Haşdi Şabi’ye karşı mevzilenen Peşmerge birliklerinin Şii milislerle olası bir çatışmasında Türkiye’nin sanıldığı gibi tamamen Barzani karşıtı bir tutum takınmasını bekleyenlerden değilim. Türkiye’yi yönetenlerden yansıyanlara bakılırsa Barzani karşıtlığının KDP ile PKK’yi yakınlaştıracağı ciddi biçimde hesaba katılıyor. Türkiye’yi yönetenler bu tabloyu görüyor ve istemiyor. Ayrıca Haşdi Şabi ile yaşanacak olası bir çatışmada ABD’nin Haşdi Şabi karşıtı tutum alacağı da bilinen bir durum. Abadi’nin güçlenmesine evet diyen ABD, Haşdi Şabi’nin güçlenmesine aynı oranda sıcak bakmaz. KDP yanlısı bazı yayın organlarının Türkiye’nin gözünü diktiği Rojava ile Irak Kürdistanı arasındaki sınır bölgelerinde bulunan PKK’ye yakın askeri güçler ile Haşdi Şabi milisleri arasında yakınlık kuran manüplatif haberlerine rağmen biliyoruz ki PKK’ye yakın askeri yapılanmalar Haşdi Şabi ile birlikte KDP peşmergelerine karşı savaşmaz.

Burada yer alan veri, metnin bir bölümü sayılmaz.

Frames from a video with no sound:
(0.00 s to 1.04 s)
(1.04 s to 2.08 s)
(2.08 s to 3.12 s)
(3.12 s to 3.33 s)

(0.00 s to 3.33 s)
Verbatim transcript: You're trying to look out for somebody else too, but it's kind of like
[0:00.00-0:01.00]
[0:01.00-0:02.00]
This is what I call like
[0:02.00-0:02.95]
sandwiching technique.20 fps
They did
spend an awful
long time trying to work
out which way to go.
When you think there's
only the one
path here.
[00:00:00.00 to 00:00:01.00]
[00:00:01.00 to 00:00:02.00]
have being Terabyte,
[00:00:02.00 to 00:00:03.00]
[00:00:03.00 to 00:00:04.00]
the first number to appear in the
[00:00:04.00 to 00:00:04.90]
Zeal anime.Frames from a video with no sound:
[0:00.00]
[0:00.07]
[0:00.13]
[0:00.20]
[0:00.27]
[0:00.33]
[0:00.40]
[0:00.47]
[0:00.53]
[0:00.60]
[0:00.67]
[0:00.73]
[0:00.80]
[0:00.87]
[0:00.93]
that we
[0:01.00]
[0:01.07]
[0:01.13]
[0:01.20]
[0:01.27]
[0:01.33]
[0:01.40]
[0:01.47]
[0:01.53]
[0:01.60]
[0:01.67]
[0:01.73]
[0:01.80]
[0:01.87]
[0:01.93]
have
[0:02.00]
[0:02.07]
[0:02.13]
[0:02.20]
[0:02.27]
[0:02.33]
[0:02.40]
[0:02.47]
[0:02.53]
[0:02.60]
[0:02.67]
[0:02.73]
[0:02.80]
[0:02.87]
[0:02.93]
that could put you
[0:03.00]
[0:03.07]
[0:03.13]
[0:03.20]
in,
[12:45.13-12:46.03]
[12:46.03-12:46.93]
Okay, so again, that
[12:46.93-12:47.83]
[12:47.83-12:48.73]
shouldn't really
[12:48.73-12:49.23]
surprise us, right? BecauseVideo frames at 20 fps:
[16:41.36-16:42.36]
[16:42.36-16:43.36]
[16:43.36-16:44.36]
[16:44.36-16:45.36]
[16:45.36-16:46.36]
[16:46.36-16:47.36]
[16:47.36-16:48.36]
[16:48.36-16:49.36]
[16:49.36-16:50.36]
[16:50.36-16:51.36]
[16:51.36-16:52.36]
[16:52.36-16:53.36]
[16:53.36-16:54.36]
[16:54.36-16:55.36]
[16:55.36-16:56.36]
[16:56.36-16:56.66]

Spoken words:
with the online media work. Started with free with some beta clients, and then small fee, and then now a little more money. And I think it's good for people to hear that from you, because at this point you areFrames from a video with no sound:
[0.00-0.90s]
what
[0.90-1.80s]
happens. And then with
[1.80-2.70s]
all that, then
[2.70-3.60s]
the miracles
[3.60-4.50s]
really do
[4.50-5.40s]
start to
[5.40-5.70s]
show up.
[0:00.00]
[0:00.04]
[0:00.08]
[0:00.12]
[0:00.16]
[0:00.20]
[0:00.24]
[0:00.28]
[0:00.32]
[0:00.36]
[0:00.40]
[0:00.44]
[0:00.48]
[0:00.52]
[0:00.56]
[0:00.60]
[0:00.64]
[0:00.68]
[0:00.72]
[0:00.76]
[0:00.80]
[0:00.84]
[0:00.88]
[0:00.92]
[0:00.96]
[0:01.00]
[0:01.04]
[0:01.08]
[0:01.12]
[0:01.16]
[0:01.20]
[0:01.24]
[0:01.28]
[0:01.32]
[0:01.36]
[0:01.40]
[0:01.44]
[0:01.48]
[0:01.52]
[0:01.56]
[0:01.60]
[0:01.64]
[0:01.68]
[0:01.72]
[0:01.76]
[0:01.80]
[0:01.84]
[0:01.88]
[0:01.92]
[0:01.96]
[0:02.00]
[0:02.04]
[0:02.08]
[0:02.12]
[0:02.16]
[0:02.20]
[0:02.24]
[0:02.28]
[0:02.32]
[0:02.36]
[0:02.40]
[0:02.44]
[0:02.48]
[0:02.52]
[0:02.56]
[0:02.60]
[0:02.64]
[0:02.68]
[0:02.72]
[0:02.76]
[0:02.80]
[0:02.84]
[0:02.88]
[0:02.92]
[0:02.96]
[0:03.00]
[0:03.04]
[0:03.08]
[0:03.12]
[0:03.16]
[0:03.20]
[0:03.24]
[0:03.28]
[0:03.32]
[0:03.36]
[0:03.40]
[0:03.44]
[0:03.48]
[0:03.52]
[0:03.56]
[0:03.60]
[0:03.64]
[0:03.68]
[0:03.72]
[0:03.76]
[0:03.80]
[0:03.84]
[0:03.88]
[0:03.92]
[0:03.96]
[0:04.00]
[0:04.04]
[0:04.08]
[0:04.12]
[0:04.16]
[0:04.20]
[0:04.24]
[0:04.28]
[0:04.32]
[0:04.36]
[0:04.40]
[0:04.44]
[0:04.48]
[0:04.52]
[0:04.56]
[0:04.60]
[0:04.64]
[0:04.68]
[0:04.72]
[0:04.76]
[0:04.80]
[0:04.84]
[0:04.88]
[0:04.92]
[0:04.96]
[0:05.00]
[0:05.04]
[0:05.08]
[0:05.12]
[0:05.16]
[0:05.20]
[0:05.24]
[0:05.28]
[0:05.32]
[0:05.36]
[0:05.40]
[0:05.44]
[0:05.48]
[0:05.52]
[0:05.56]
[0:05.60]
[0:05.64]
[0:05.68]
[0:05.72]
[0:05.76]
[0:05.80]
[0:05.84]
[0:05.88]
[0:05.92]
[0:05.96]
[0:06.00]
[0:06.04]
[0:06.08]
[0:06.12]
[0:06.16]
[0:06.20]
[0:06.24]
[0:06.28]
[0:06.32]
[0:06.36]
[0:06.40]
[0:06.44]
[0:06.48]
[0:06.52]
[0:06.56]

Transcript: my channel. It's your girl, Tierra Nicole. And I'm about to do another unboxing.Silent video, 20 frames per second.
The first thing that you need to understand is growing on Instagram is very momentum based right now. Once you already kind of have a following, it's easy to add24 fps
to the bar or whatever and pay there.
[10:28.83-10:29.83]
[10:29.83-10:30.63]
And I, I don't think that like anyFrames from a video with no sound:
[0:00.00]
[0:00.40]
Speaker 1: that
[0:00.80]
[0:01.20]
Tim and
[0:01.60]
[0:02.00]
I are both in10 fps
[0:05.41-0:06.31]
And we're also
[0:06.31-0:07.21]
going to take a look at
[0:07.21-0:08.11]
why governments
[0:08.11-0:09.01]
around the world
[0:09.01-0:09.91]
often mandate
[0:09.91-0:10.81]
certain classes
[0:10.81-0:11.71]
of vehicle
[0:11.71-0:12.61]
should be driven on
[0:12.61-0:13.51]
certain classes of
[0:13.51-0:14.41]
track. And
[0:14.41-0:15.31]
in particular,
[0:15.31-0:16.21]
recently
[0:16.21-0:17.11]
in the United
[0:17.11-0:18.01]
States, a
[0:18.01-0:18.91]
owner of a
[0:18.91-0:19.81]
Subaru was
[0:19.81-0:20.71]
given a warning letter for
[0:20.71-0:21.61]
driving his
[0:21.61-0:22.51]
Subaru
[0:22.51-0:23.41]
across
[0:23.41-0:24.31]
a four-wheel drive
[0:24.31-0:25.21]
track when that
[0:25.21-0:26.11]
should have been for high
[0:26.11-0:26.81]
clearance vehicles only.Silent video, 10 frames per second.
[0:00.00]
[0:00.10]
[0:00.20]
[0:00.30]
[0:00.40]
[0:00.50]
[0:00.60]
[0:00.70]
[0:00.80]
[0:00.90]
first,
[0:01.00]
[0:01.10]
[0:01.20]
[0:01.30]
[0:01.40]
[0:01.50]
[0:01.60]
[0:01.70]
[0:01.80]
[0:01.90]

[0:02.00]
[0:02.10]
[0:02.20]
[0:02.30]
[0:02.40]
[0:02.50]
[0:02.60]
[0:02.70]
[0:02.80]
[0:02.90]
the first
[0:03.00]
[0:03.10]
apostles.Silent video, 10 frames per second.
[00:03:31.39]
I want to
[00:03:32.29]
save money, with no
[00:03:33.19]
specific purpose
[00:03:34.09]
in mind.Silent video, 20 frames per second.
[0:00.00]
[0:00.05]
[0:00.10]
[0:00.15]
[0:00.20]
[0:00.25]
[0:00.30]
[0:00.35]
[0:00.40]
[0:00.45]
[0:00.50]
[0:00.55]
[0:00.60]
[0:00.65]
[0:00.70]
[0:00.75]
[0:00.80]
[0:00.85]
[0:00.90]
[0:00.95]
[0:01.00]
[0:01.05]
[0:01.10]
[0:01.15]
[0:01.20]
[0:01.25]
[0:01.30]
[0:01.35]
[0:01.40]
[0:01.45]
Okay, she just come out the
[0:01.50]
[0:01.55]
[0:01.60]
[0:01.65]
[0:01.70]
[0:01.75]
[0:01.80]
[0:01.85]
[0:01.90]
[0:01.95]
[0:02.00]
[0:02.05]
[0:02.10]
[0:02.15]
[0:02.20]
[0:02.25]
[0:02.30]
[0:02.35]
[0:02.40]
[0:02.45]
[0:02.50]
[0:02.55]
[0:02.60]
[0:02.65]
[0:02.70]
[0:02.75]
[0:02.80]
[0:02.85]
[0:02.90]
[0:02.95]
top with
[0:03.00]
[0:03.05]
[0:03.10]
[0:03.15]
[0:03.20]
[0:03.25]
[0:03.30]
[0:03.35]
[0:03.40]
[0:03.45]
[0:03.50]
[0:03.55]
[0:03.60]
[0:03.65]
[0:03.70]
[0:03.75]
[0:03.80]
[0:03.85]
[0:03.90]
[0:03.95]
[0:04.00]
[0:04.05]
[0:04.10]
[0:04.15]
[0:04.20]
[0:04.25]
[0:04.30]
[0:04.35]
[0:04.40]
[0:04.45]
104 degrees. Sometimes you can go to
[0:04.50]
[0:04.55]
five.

Hatta Türkiye’nin devreye girmesi durumunda PKK de, Haşdi Şabi’ye karşı peşmerge ile birlikte savaşmaktan kaçınmaz. Bu durumu Kerkük’te gördük. Haşdi Şabi ve Irak ordusu ile anlaşan peşmerge birlikleri geri çekilirken kalan az sayıda HPG’li kentte kalan bir avuç peşmergeyle birlikte Kerkük’ü işgal eden güçlere karşı çatışmaktan imtina etmedi. Kerkük’te gelişen bu spontane durum, Haşdi Şabi ile peşmerge arasında yaşanacak olası bir çatışmada, özellikle Rojava ile Irak Kürdistanı’nın sınırını oluşturan ara bölgede daha organize gelişir.

Durum çok hassas. Hiçbir şey izah etmeye çalıştığımız gibi olmayabilir. Ancak belli olan şu; peşmergeliğe geri dönen Barzani ihtilaflı bölgelerde diyalogu, diğer alanlarda ise gerekirse savaşmayı göze aldı.

Barzani’nin işi kolay değil tabi. En azından şu yanı ile kolay değil. Öncesinde Kürdistan Peşmerge Ordusu Başkomutanı olan Mesud Barzani, mevcut durumda KDP peşmergelerinin, Barzani gönüllülerinin komutanı. Bunu aşmak yine Barzani’nin elinde. Hiç olmazsa son 3-4 yılda yapılan yanlışlardan ders çıkarıp bu yanlışları bir kez daha yapmasınlar yeter.